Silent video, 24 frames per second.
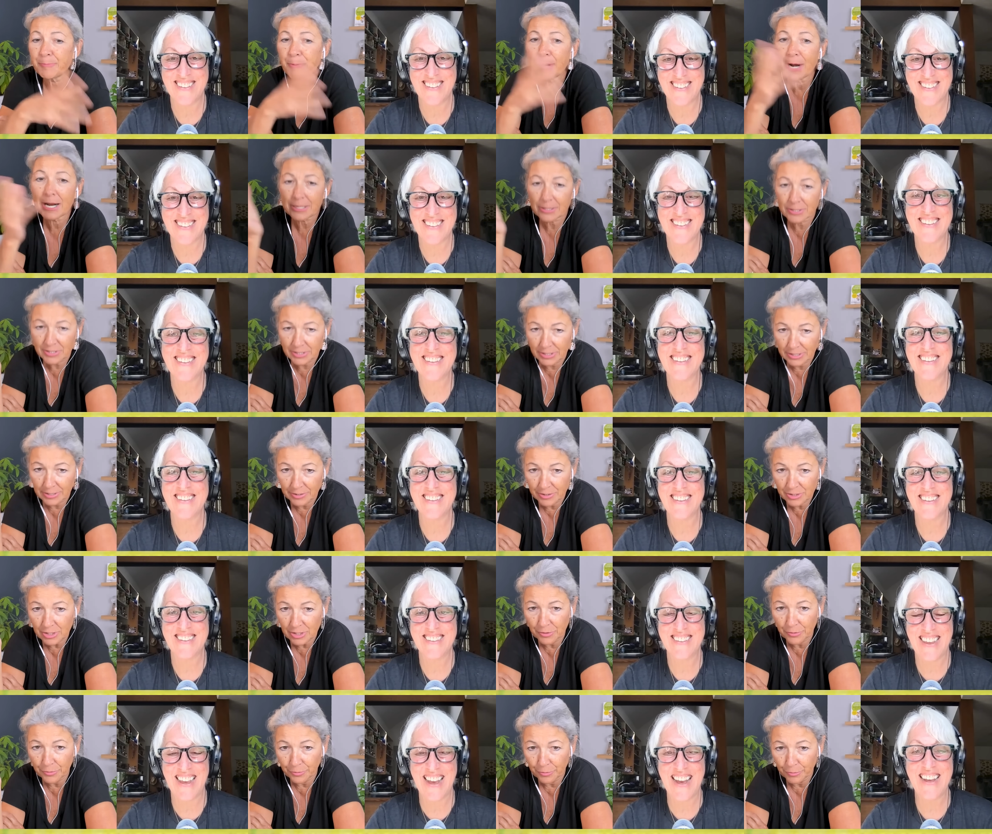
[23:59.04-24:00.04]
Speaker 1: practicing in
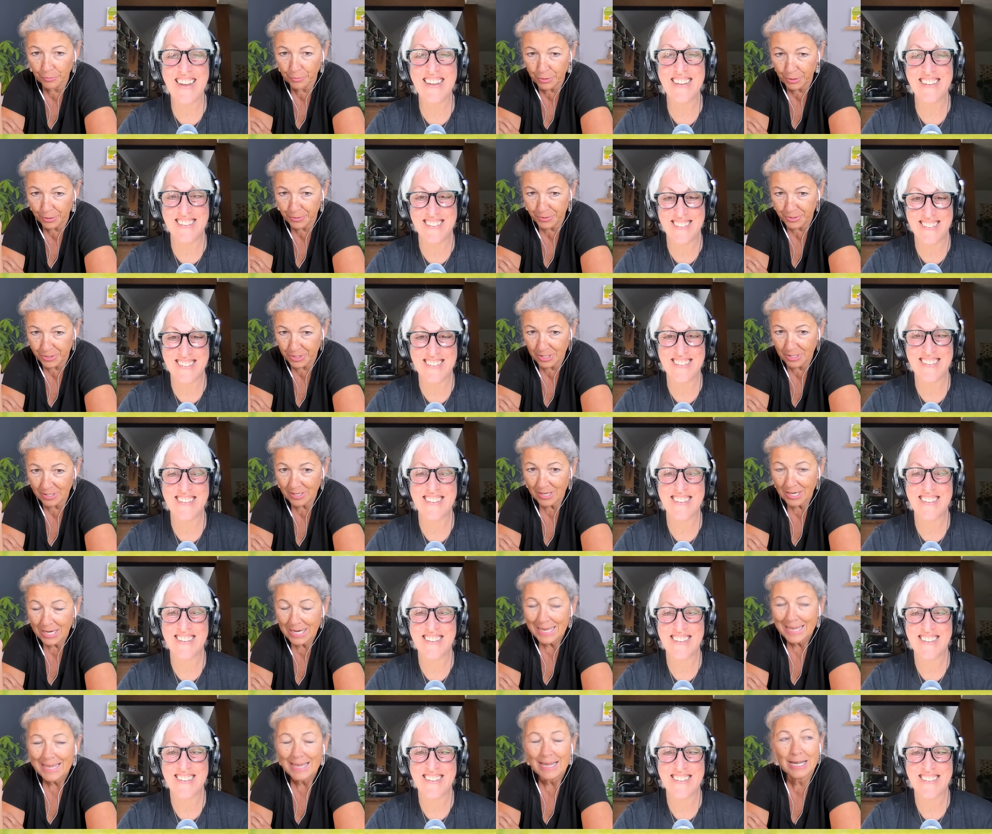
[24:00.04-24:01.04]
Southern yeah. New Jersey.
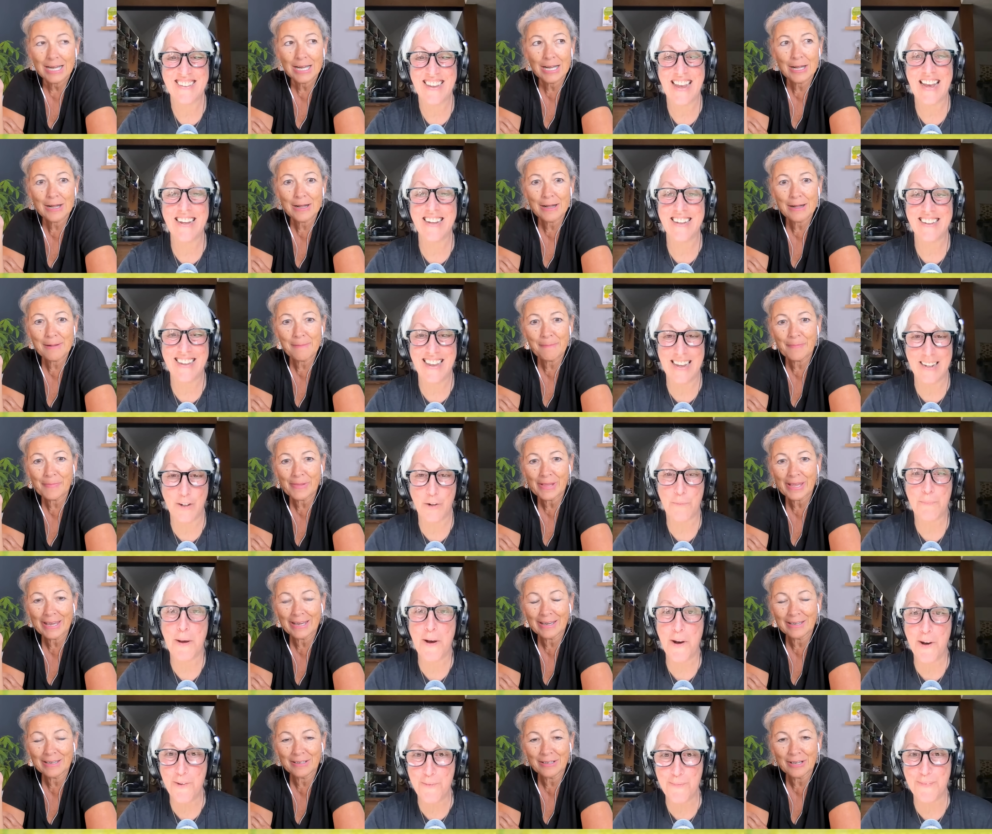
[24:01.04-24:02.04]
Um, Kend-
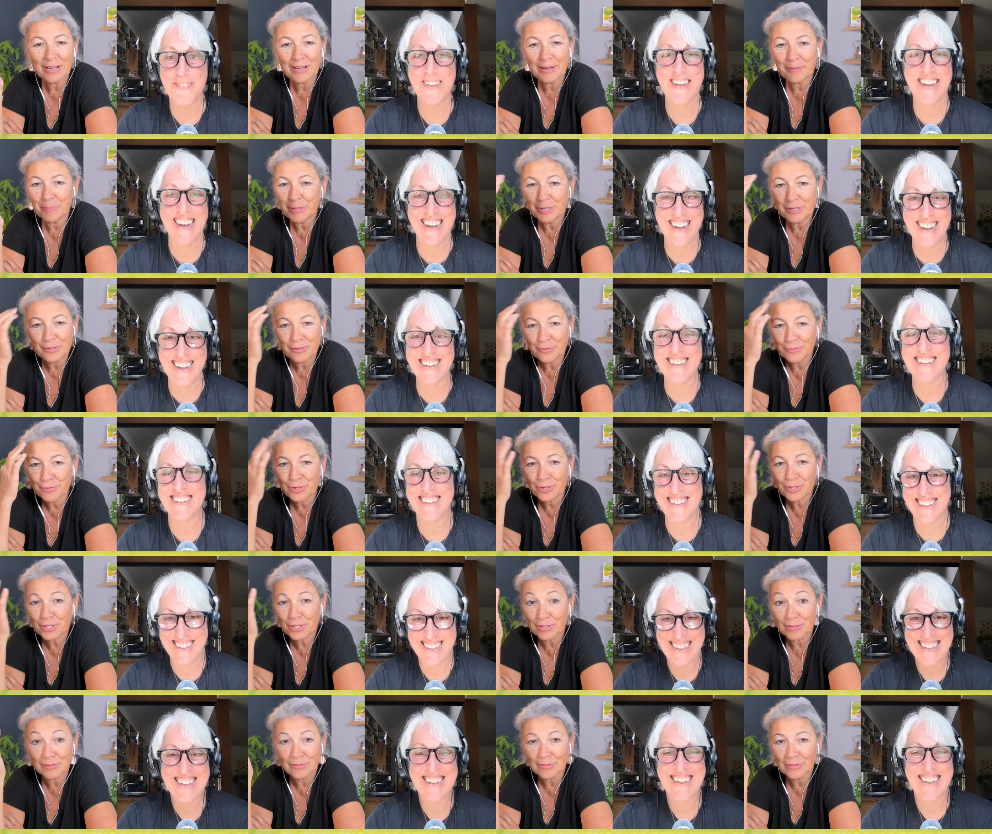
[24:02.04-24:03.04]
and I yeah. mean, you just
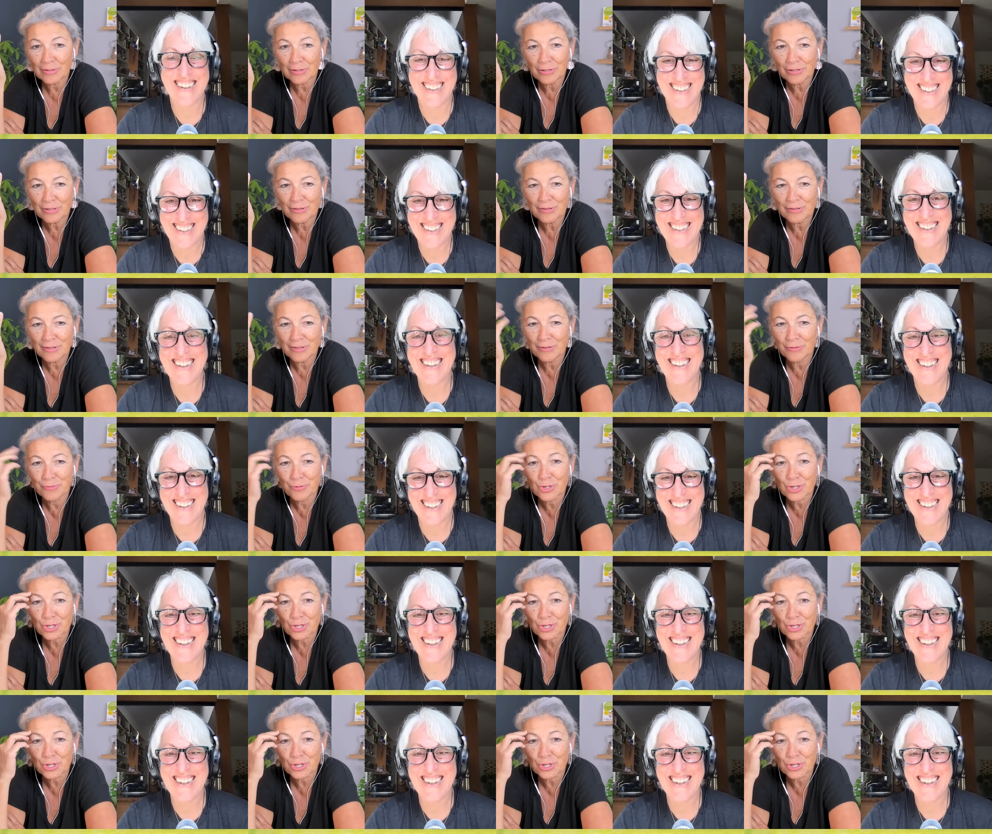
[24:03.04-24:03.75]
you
........
Aim of the exercise
I would like you to set down the lines above, from the one containing "[23:59.04-24:00.04]" to the final line, exactly as written and without pictures.

Answer section
[23:59.04-24:00.04]
Speaker 1: practicing in
[24:00.04-24:01.04]
Southern yeah. New Jersey.
[24:01.04-24:02.04]
Um, Kend-
[24:02.04-24:03.04]
and I yeah. mean, you just
[24:03.04-24:03.75]
you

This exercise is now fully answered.